_What is required_
Every entry should be returned unchanged, with the pictures omitted.

++++ Records for the task ++++

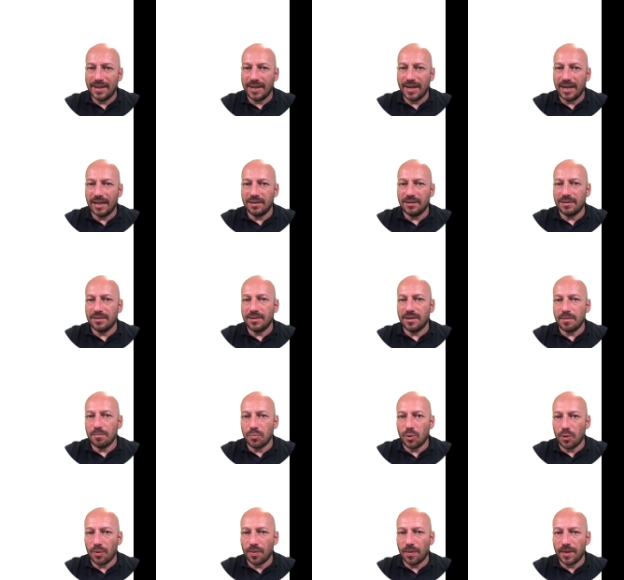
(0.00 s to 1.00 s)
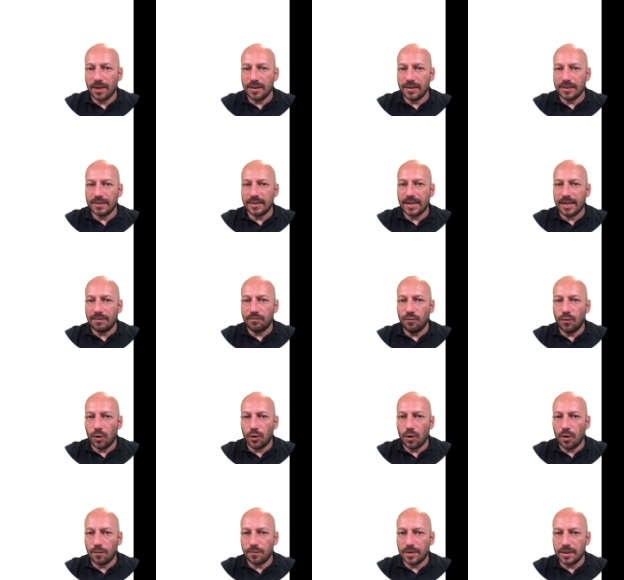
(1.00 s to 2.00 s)
And the important thing is that one
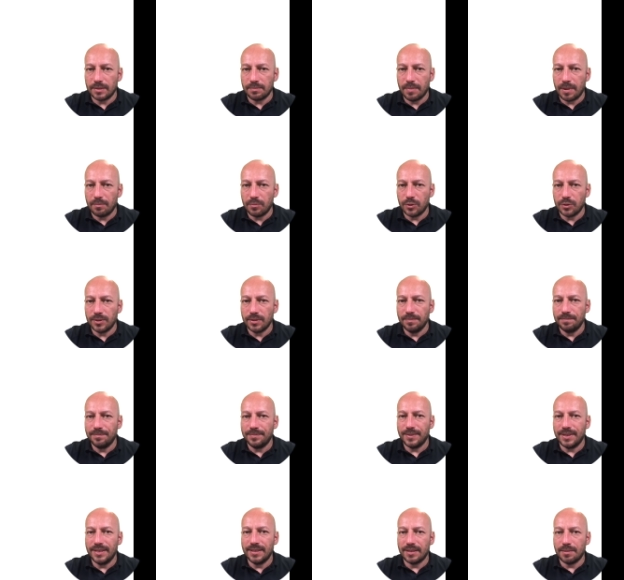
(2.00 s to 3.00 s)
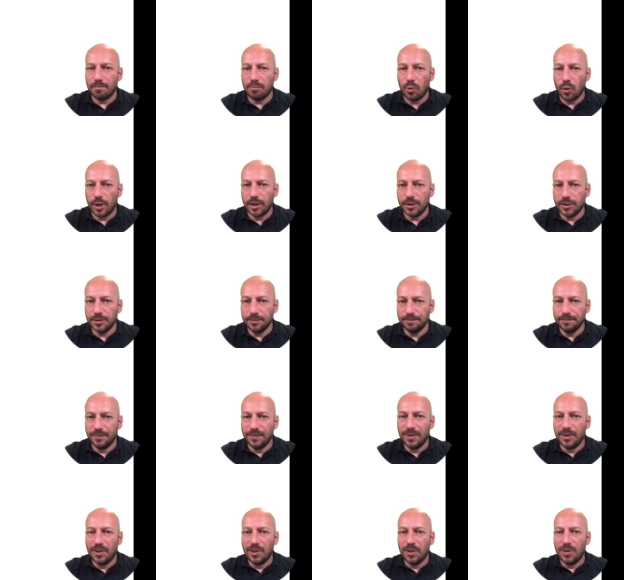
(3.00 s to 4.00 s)
of these members is a pointer
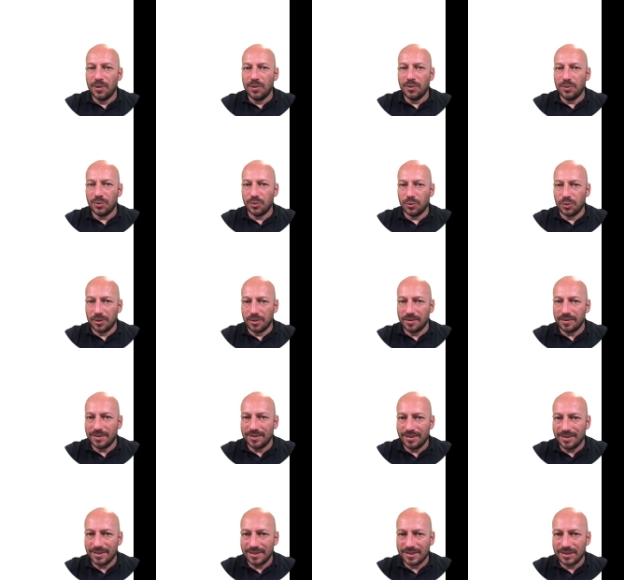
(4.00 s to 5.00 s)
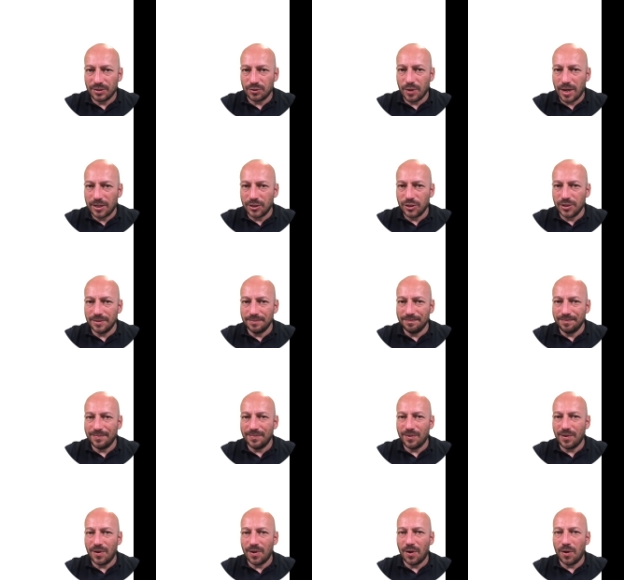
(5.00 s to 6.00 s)
to a structure
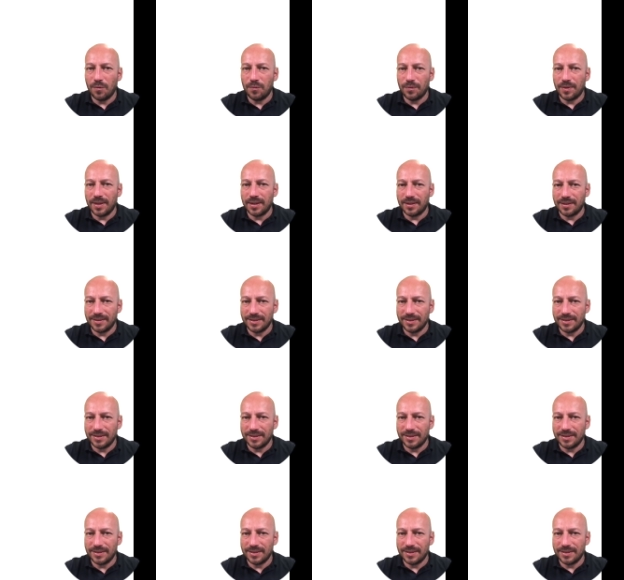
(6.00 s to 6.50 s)
of the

++++

_Result below_
(0.00 s to 1.00 s)
(1.00 s to 2.00 s)
And the important thing is that one
(2.00 s to 3.00 s)
(3.00 s to 4.00 s)
of these members is a pointer
(4.00 s to 5.00 s)
(5.00 s to 6.00 s)
to a structure
(6.00 s to 6.50 s)
of the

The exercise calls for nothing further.